Member of the Oklahoma Senate from the 5th district
- In office 2008–2014
- Preceded by: Jeff Rabon
- Succeeded by: Joseph Silk

Member of the Oklahoma House of Representatives from the 1st district
- In office 2002–2008
- Preceded by: Terry Matlock
- Succeeded by: Dennis Bailey

Personal details
- Born: December 11, 1946 (age 79) Hugo, Oklahoma
- Party: Democratic
- Spouse: Cynthia
- Alma mater: Oklahoma State University
- Occupation: Newspaper Publisher

= Jerry Ellis (Oklahoma politician) =

American politician

Jerry Ellis (born December 11, 1946) is a former Oklahoma State Senator from District 5, which includes Atoka, Choctaw, McCurtain and Pushmataha counties, since 2008. He earlier was a member of the Oklahoma House of Representatives from 2002 through 2008.

He received his bachelor's degree in animal science from Oklahoma State University in 1969. He served in the armed forces from 1969 to 1972. He has been employed as a laborer for Weyerhaeuser and as a cattle rancher.

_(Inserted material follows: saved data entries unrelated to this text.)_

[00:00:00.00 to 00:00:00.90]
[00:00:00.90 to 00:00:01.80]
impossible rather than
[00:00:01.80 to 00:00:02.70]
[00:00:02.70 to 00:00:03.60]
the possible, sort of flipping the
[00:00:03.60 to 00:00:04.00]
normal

He is co-founder and publisher of the Southeast Times newspaper.

Ellis won election to the Oklahoma Senate for District 5 in 2008. In 2002, he received the Friend of Working Men and Women Award from the McCurtain County Democratic Party. In 2007, he received the Oklahoma Rifleman Association Legislator of the Year Award. In 2008, he received the Oklahoma American Legion Legislator of the Year Award as well as the American Association of Retired Persons 50 Over 50 Award.

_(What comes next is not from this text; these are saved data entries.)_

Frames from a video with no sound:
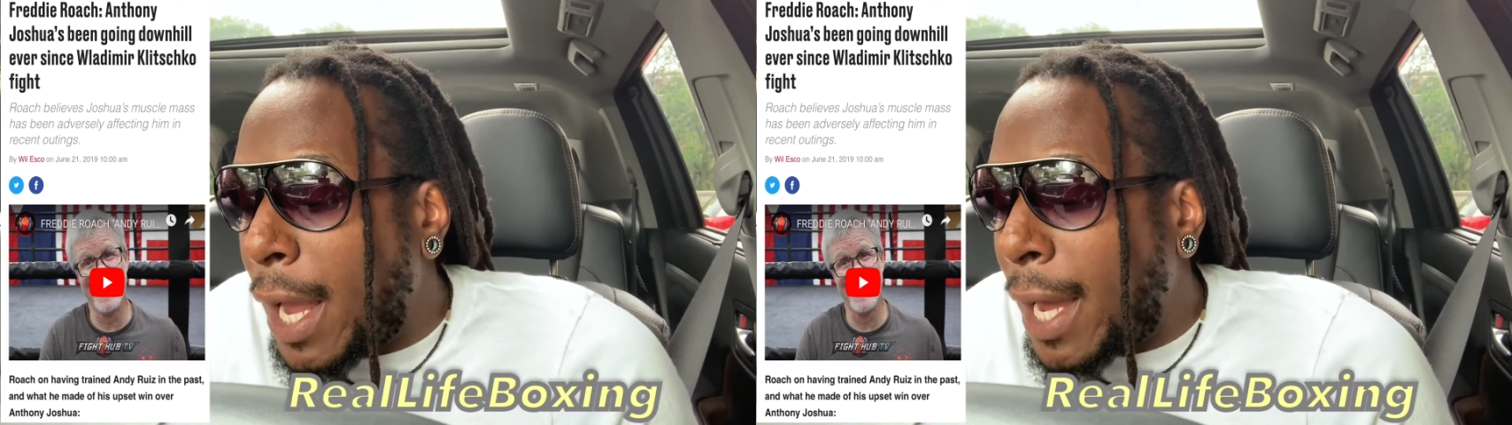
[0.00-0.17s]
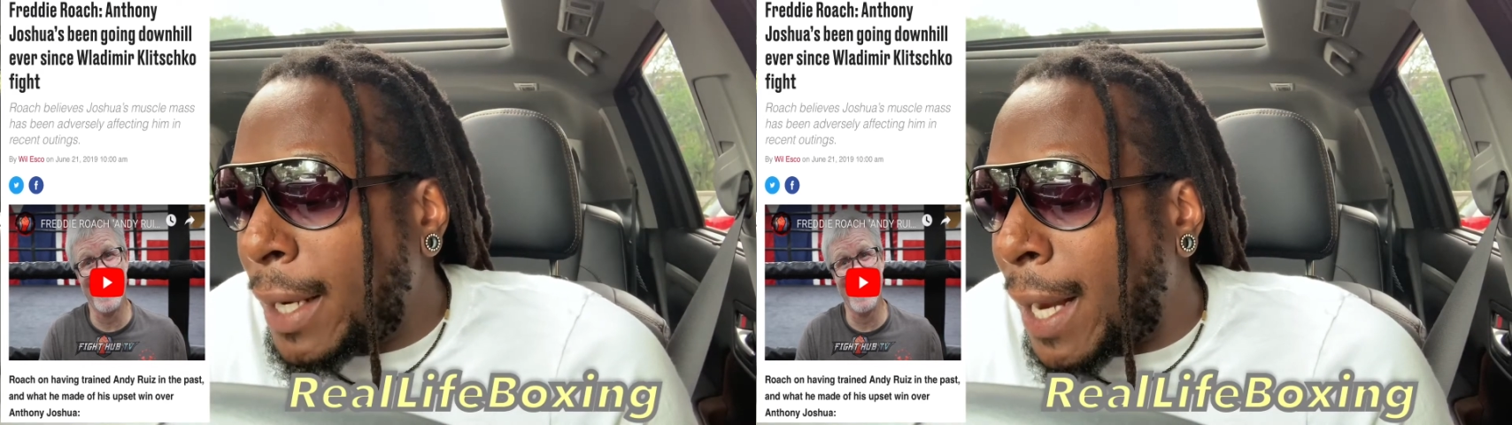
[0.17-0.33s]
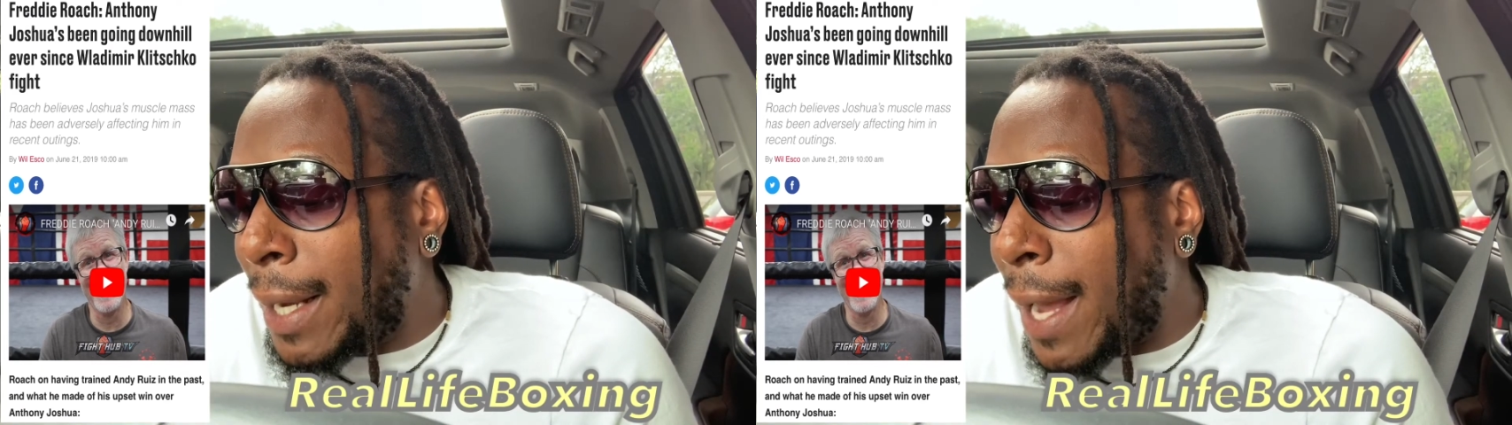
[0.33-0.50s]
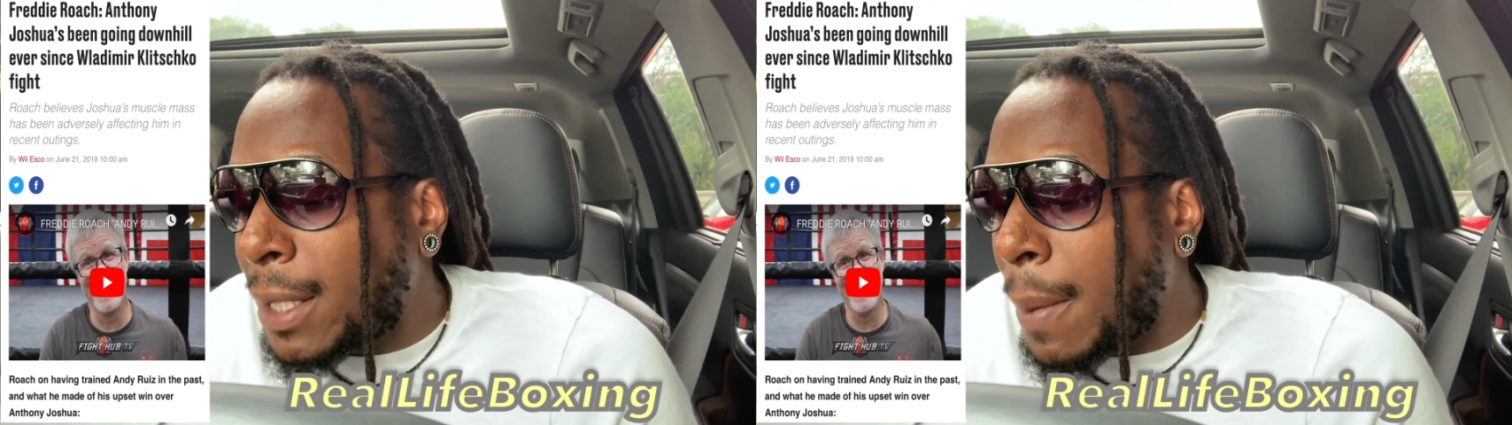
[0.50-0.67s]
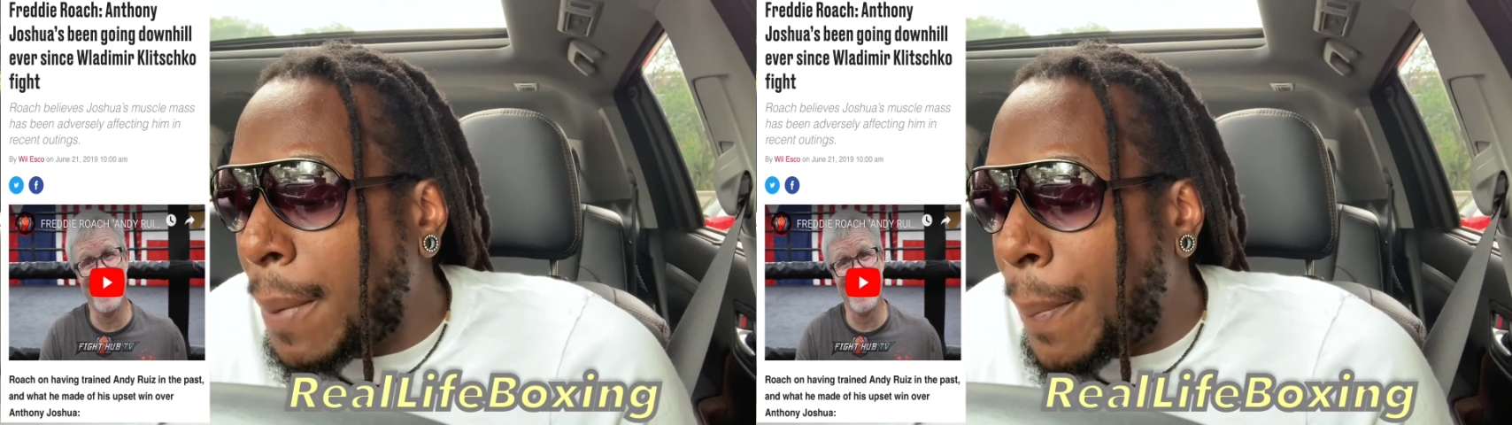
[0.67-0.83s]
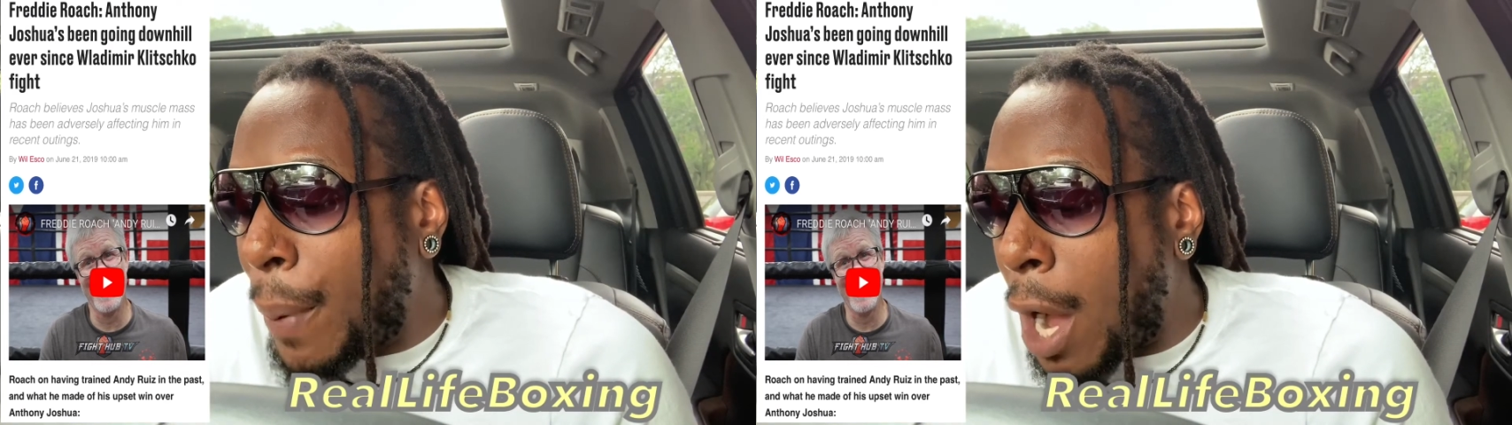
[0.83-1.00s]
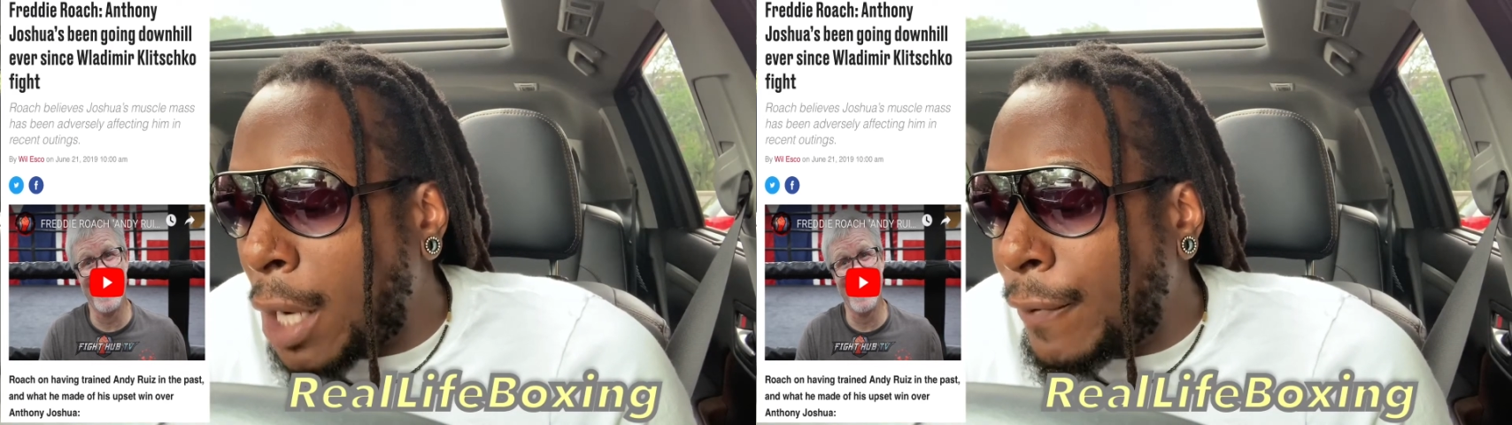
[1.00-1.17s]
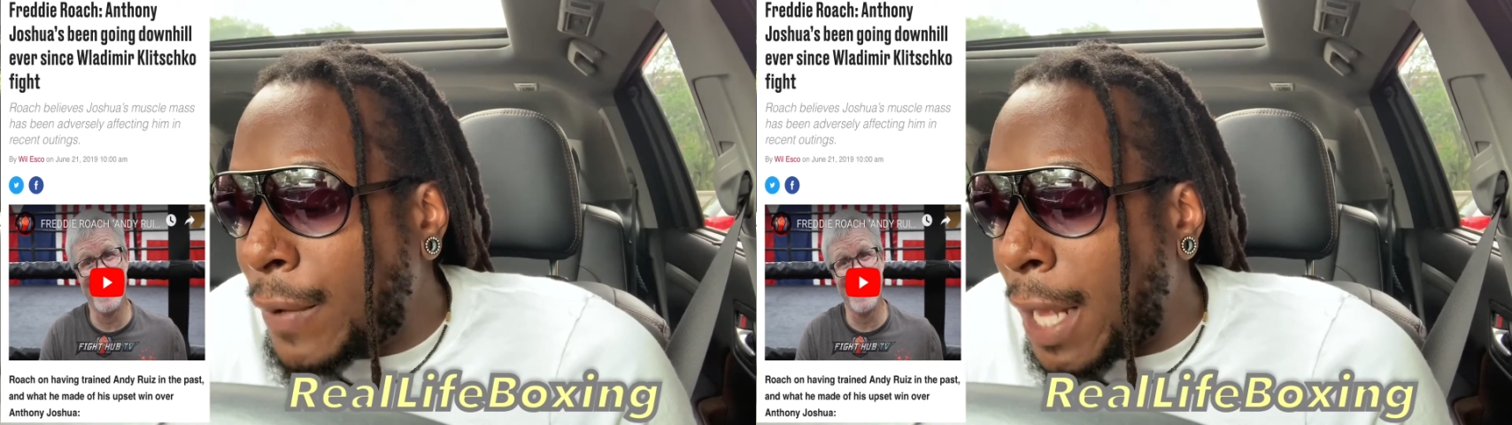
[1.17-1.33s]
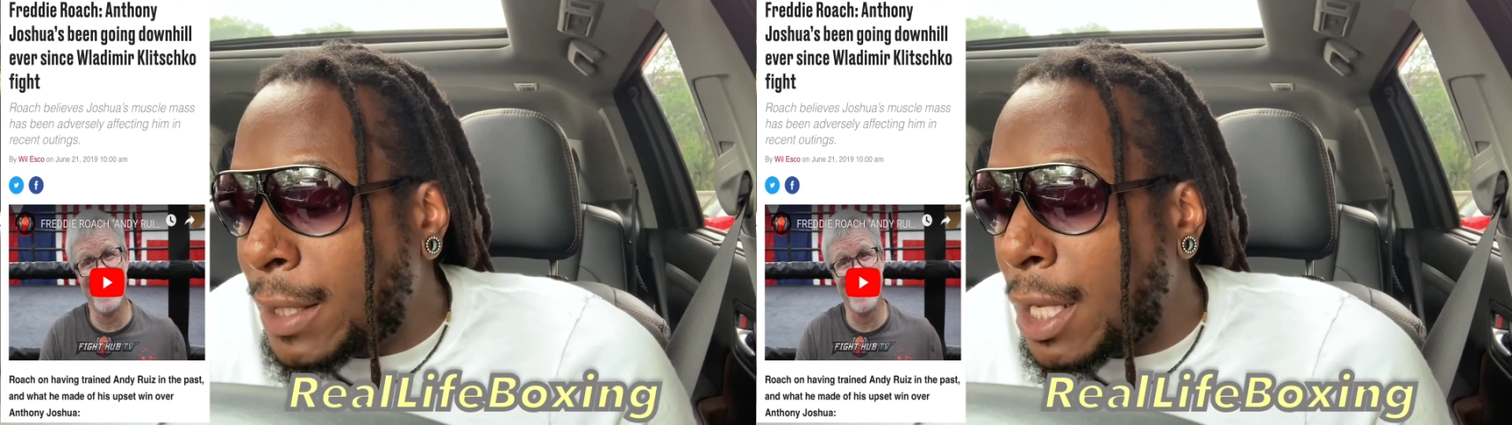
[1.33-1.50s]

And I like to be part of that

He is married to the former Cynthia Cox. They have one son Tom.

Ellis was named Assistant Democratic Floor Leader in December 2011. He served on the Agriculture & Rural Development, Business & Commerce and Rules Committees. He was also the Vice Chair of the Tourism & Wildlife committee and served on the Appropriation Subcommittee on Natural Resources.